Te Deum Dore Berlioz 1

Fue también Berlioz el protagonista del concierto de clausura de la Exposición Internacional de Productos Industriales en París, el 1 de agosto de 1844, en el que 1.022 intérpretes profesionales y amateurs interpretaron obras suyas junto a otras de Meyerbeer, Gluck o Weber, bajo la dirección del propio Berlioz y de dos directores asistentes junto con cinco maestros de coro, colocados en puntos estratégicos para que las indicaciones del compositor llegaran a todos los músicos por igual.
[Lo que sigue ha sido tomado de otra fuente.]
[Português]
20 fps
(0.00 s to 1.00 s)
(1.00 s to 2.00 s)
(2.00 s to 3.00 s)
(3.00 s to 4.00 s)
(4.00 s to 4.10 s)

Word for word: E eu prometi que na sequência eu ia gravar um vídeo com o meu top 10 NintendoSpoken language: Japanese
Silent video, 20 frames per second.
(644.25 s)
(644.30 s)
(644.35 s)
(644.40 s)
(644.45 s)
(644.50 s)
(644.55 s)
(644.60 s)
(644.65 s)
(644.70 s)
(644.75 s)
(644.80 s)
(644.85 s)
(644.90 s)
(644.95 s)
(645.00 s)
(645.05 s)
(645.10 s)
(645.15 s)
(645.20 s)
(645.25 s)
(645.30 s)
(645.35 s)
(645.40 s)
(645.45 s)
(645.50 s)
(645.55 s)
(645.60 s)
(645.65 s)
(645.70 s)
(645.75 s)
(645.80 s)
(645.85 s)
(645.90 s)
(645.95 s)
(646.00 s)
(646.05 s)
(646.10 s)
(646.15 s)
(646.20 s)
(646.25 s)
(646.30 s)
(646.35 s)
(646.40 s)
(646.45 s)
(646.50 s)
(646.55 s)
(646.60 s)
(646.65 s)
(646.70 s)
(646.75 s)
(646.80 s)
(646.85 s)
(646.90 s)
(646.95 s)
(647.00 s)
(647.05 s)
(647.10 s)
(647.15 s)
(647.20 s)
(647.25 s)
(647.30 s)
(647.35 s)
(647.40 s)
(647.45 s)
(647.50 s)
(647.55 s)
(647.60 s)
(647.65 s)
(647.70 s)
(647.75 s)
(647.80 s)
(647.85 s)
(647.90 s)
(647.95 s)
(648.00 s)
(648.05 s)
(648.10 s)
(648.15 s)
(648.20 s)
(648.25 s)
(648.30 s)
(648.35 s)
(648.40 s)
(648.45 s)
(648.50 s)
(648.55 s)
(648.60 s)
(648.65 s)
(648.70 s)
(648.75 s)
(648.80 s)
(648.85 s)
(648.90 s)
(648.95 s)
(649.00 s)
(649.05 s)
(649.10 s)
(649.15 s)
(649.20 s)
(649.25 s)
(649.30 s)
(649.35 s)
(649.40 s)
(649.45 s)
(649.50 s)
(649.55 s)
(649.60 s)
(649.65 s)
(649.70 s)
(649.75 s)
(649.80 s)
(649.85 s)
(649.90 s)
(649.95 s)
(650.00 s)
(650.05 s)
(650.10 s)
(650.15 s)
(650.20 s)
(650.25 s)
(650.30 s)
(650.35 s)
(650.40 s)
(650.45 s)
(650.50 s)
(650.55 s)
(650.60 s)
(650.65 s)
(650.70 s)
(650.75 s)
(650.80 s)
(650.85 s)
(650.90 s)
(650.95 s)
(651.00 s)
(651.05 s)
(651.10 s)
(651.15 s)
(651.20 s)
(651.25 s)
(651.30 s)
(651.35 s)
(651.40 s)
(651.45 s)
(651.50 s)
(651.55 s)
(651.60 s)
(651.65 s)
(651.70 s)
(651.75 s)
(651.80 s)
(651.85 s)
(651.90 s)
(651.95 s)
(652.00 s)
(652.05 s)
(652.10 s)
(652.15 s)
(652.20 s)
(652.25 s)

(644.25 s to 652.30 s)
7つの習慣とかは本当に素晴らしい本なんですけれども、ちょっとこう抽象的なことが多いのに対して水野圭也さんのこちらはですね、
Una hazaña que sólo fue posible gracias a la maestría organizativa de Berlioz y a su entonces novedoso sistema de ensayos por secciones.

En ninguna de sus interpretaciones pudo conseguir, sin embargo, un espectáculo como el que, en 1851, tuvo la suerte de presenciar durante su estancia en Londres: el concierto de los 6.500 niños de la caridad en la Catedral de Saint Paul, una experiencia que el propio Berlioz relata en sus Tertulias de la Orquesta como algo de una belleza e impresión inigualables: “Ninguna puesta en escena, por muy sobresaliente que fuese, podría jamás aproximarse a esta realidad, que aún pienso haber vivido sólo en sueños. […] Es inútil que trate de darles una idea del efecto musical que allí se produjo. Comparar la potencia y la belleza de aquella música con la de las más excelentes masas vocales que hayan podido ustedes escuchar sería como comparar San Pablo con una iglesia de pueblo, e incluso cien veces más.”

Fue este episodio el que le animó a incluir un coro de niños en su Te Deum, en cuya composición se encontraba inmerso por aquel entonces, aunque aún tendría que esperar unos años para ser estrenado. Las similitudes con el réquiem son evidentes, desde el uso de un tenor solo al contraste entre momentos de esplendor y otros de elevación espiritual, pasando por el uso de unos recursos instrumentales exagerados, sobre todo en lo que se refiere a la percusión. De nuevo una música que busca ese efecto de magnificencia, esa búsqueda del impacto a través del volumen y de unos contrastes de matices llevados a su máxima expresión.

Por supuesto no todo en la obra de Hector Berlioz fueron interpretaciones monumentales. Sí lo son, en cuanto a duración se refiere, y también en cuanto a ese carácter de cierto arcaísmo presente en gran parte de su música (frecuentemente definida como arquitectónica), algunas de sus obras más conocidas como Les Troyens, L’Enfance du Christ, La Damnation de Faust o, en menor medida, Romeo et Juliette; pero no debemos olvidar tampoco al músico de la Sinfonía Fantástica o de Harold en Italia. En cualquier caso, fueron esos conciertos “monstruo”, esas puestas en escena impresionantes, esas interpretaciones masivas, las que colgaron a Berlioz la etiqueta de “apóstol del ruido”. Una fama de la que nunca fue capaz de deshacerse y que, por otra parte, probablemente tampoco desdeñó.